I have but one resolution: to remember how old I am.
Sounds easy, right? For you, yes. For idiots like me, not so much. For the past five years or so (something like that anyway--years confuse me) I have not been able to produce my age when asked. When I do blurt out an age, it's always off by a year or two, hence why I usually just avoid that pothole.
Questioner: And how old are you ma'am?
Me: [blank stare]
Q: Your age?
Me: Uh...lemme think a minute.
Q: [incredulous glare]
Me: JUST GIMME A MINUTE. [fruitless pause] Do you have a calculator?
I usually wind up throwing out my birth year and making them do the math on their own. And then they usually tell me my age as a kindness.
Remember when you were a kid and your age was everything? You weren't just 7, you were 7 5/8. You were 9 in 34 days and two hours and 15 minutes. Now I couldn't tell you how many months/days until my birthday if you paid me. I don't even remember my birthday's approaching half the time. Fun fact: my brother and I share a birthday. I remember either his birthday or mine, but never at the same time. My friend, Misty, has to email me a week in advance every year (which she does, the dear) to remind me my brother's birthday is coming up. What I'm saying is, it's all very sad.
I tried to think how old I am just now and I failed by a year. Resolution success already!
11 comments:
Yeah, I can't remember your age either.
I have to work out my own age (no easy feat), and then if it happens to be your b-day, I know you're turning the same age I already am. If I remember my right age.
Fortunately, my children have now gotten old enough to remember for me. Since I just had a birthday, I now have both Jared and Marianne constantly reminding me how old I am. You just need to get Peawhistle focused on your age, and you'll be able to keep your resolution easily!
not lying I asked kyle twice this morning how old I was.
I didn't believe him the first time.
but darn it he was right.
When I went to the hospital to have Maiya they asked me at the desk and it went like this:
27? I mean 29... I dunno I was born in 77, what month is it now? where is my husband? he can tell you.
KYLEEEEEEE???????
hey there you are....
they want to know how old I am.
during each pause in contractions of that labor we laughed wondering if all the nurses thought I was slow.
But when I was four I got lost in the mall. My mom thought my grandmother had me, My grandmother thought my mom had me and they split up to meet for lunch. Lo and behold they met up for lunch with no kid in tow.

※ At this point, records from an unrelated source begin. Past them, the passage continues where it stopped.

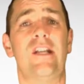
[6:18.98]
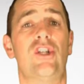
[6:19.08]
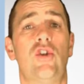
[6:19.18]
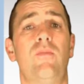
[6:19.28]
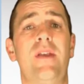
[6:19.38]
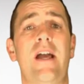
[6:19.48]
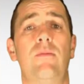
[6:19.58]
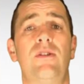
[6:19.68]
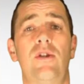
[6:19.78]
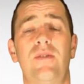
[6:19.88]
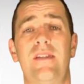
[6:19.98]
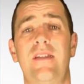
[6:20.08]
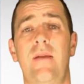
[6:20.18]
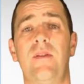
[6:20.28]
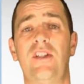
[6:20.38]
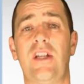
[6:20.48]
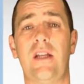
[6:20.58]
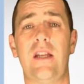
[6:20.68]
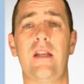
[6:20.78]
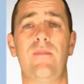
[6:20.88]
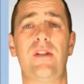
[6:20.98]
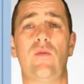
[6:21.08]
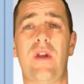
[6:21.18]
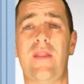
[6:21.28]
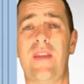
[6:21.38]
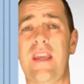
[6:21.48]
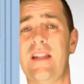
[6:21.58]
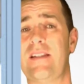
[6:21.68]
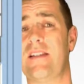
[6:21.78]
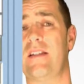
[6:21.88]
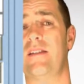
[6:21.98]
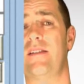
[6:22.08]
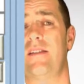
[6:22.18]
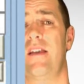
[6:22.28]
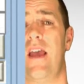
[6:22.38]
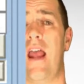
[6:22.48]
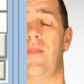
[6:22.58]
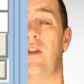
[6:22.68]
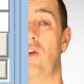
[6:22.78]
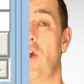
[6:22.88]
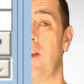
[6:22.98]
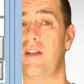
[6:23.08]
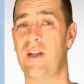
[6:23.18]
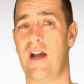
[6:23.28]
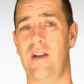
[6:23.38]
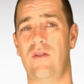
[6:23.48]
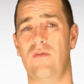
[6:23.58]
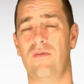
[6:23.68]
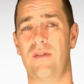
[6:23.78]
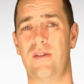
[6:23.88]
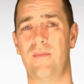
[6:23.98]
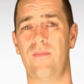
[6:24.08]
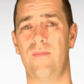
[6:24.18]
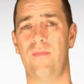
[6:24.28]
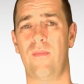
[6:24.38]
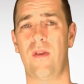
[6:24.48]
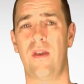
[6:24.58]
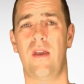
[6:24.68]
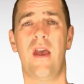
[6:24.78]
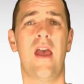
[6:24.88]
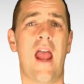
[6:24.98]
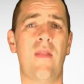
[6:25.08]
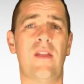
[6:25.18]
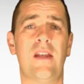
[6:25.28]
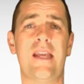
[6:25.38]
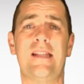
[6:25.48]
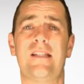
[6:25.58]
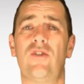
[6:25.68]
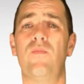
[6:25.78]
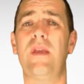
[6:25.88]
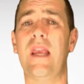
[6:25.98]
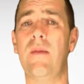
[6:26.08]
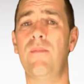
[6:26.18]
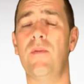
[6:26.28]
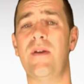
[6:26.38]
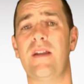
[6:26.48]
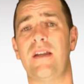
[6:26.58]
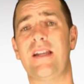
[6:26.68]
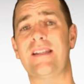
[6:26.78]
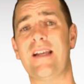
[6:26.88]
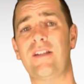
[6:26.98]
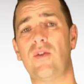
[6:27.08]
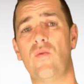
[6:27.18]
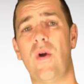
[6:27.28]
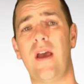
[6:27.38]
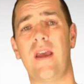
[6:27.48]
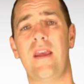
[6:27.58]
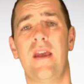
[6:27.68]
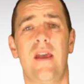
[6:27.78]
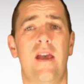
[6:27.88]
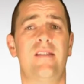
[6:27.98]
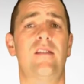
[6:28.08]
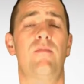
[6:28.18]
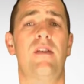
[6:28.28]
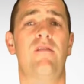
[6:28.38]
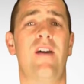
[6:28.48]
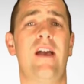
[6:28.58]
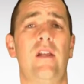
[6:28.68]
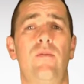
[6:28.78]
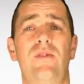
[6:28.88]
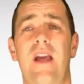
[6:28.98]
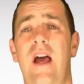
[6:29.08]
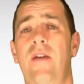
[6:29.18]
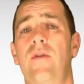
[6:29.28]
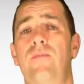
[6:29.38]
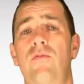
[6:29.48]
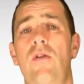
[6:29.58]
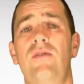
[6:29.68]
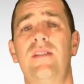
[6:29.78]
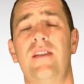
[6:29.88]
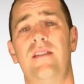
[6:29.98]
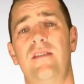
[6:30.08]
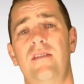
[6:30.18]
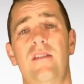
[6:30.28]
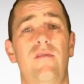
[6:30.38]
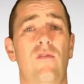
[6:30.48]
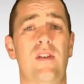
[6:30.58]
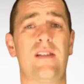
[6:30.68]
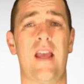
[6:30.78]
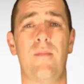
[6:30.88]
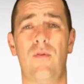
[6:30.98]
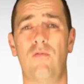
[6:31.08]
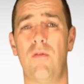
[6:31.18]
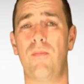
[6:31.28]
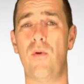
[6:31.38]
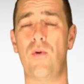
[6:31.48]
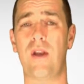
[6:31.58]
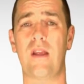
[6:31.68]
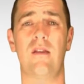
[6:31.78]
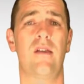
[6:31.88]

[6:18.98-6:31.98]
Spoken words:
should be able to establish a link between the incidents and the knowledge articles. And the links should be implemented in such a way as to be available to other processes, for example reporting,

I was hanging out with a cashier in Sears. My mom knew immediately when they called over the loud speaker
"we have a lost little girl with curly hair. She is four and half years old."
I never missed that "and a half" part. But I wouldn't tell the lady my name because that would have been talking to strangers.
You are definitely not alone. I was asked this past month my age--and I realized later that night that I was off by a year.
I just asked Evelyn how old I am and she replied, "Did you forget????" She then promptly gave me my age. I guess I'll have to keep her around....
oh my gosh. i do that too! i really thought i was the only one. i stopped counting after 25 years old. i now just say 32. which i'm not as M has informed me. but in my mind i'll eventually be 32 so whatever. good luck with your resolution. i'm to lazy to make resolutions....
Love it! I know how old you are-a year older than me! Bet that will really help you now:)
I got lucky and was born in an even year (80) so it makes the math a little easier. Maybe you should make yourself a bracelet with your age on it....thus removing the need for any on the spot mathematics.
I have that same problem.
Ha! "The Age-Old Question". Pure genius!
Almost all year long I have been thinking that I am 32. I only just realized that I am only 31. It is like adding a year to my life. Who cares about eating healthy to prolong life. Forgetfulness works just as well!
8 months till your birthday - just fyi. Also, I cry a little bit inside everytime I have to say 30. I soooo want to be in my twenties.
That's a lame resolution and it doesn't count. Who wants to remember their age anyways? Let's just forget it permanently. But if that's the only thing you can think of to improve upon during the coming year, then hot dang, you're way ahead of me.